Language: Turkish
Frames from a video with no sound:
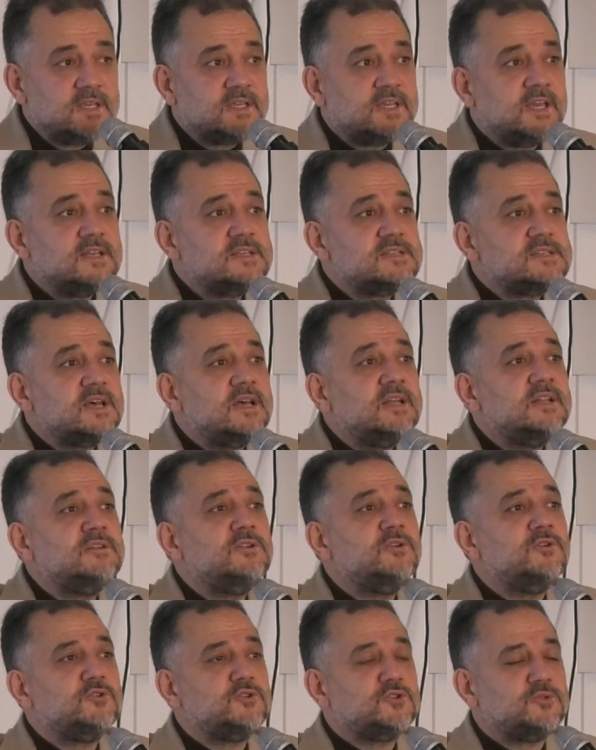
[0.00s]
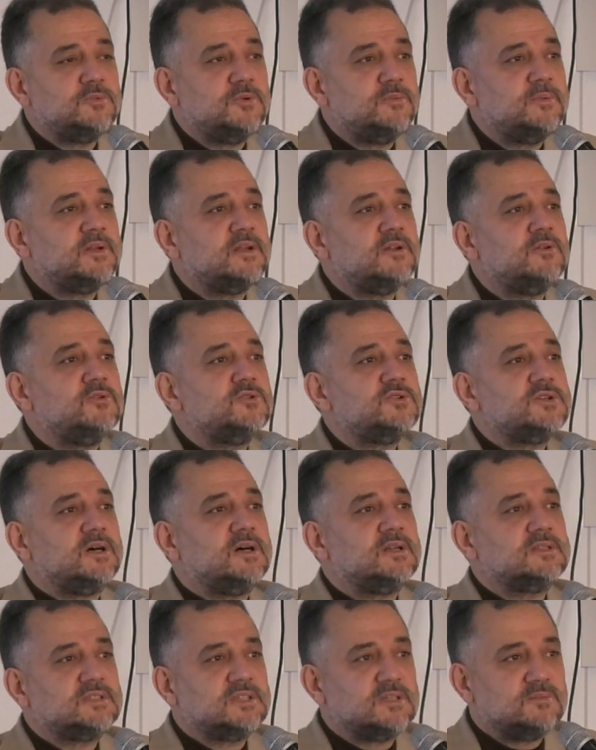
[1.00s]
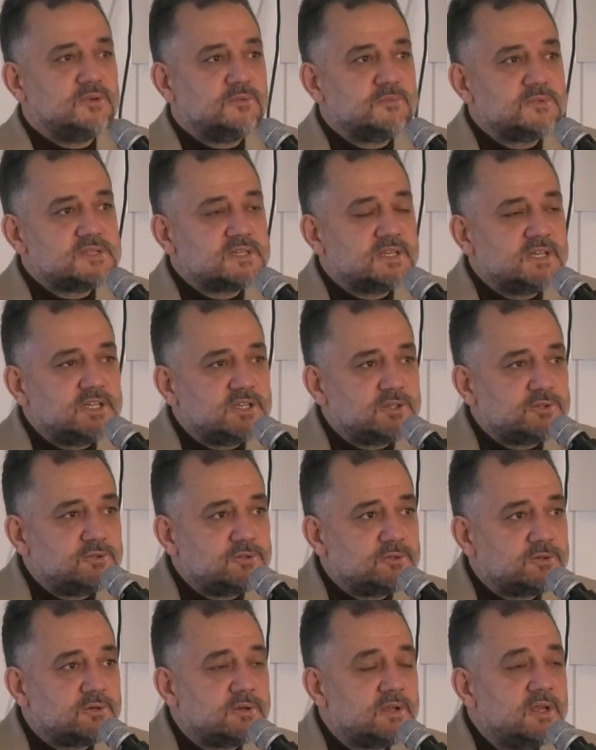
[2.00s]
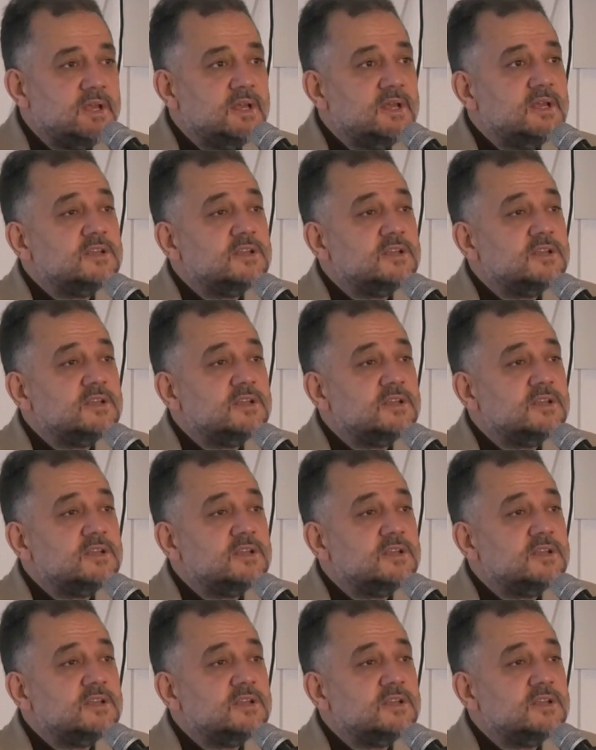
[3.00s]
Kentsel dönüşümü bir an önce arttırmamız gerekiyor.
__________
Copy the records exactly as they appear, leaving every picture out.

→ **ANSWER TO THIS TASK**
Language: Turkish
Frames from a video with no sound:
[0.00s]
[1.00s]
[2.00s]
[3.00s]
Kentsel dönüşümü bir an önce arttırmamız gerekiyor.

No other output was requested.